Task prompt: Whether an entry is long or short, retype it exactly.

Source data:
>>>

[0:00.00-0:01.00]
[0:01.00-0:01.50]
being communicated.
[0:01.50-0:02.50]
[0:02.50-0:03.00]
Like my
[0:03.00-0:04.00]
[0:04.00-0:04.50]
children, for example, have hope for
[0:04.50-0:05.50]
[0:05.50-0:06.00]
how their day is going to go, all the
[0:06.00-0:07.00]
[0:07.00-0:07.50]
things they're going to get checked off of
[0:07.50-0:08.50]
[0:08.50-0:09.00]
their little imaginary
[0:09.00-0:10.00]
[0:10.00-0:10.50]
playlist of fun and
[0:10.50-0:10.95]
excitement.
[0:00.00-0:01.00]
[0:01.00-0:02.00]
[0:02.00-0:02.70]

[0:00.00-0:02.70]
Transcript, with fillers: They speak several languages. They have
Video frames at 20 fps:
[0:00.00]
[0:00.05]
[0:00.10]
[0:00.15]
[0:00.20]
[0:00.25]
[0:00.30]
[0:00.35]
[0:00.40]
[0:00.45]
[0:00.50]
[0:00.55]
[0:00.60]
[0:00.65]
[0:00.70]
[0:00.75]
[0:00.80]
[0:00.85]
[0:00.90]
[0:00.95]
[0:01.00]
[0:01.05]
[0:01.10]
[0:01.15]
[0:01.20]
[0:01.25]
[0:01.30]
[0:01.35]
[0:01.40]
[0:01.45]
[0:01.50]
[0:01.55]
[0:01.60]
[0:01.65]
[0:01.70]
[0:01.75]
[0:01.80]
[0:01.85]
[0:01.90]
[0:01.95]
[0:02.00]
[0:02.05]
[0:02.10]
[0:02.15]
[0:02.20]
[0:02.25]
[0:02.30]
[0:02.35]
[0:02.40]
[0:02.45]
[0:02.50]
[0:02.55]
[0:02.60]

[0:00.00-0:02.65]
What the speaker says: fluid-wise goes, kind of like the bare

<<<

Answer below:
[0:00.00-0:01.00]
[0:01.00-0:01.50]
being communicated.
[0:01.50-0:02.50]
[0:02.50-0:03.00]
Like my
[0:03.00-0:04.00]
[0:04.00-0:04.50]
children, for example, have hope for
[0:04.50-0:05.50]
[0:05.50-0:06.00]
how their day is going to go, all the
[0:06.00-0:07.00]
[0:07.00-0:07.50]
things they're going to get checked off of
[0:07.50-0:08.50]
[0:08.50-0:09.00]
their little imaginary
[0:09.00-0:10.00]
[0:10.00-0:10.50]
playlist of fun and
[0:10.50-0:10.95]
excitement.
[0:00.00-0:01.00]
[0:01.00-0:02.00]
[0:02.00-0:02.70]

[0:00.00-0:02.70]
Transcript, with fillers: They speak several languages. They have
Video frames at 20 fps:
[0:00.00]
[0:00.05]
[0:00.10]
[0:00.15]
[0:00.20]
[0:00.25]
[0:00.30]
[0:00.35]
[0:00.40]
[0:00.45]
[0:00.50]
[0:00.55]
[0:00.60]
[0:00.65]
[0:00.70]
[0:00.75]
[0:00.80]
[0:00.85]
[0:00.90]
[0:00.95]
[0:01.00]
[0:01.05]
[0:01.10]
[0:01.15]
[0:01.20]
[0:01.25]
[0:01.30]
[0:01.35]
[0:01.40]
[0:01.45]
[0:01.50]
[0:01.55]
[0:01.60]
[0:01.65]
[0:01.70]
[0:01.75]
[0:01.80]
[0:01.85]
[0:01.90]
[0:01.95]
[0:02.00]
[0:02.05]
[0:02.10]
[0:02.15]
[0:02.20]
[0:02.25]
[0:02.30]
[0:02.35]
[0:02.40]
[0:02.45]
[0:02.50]
[0:02.55]
[0:02.60]

[0:00.00-0:02.65]
What the speaker says: fluid-wise goes, kind of like the bare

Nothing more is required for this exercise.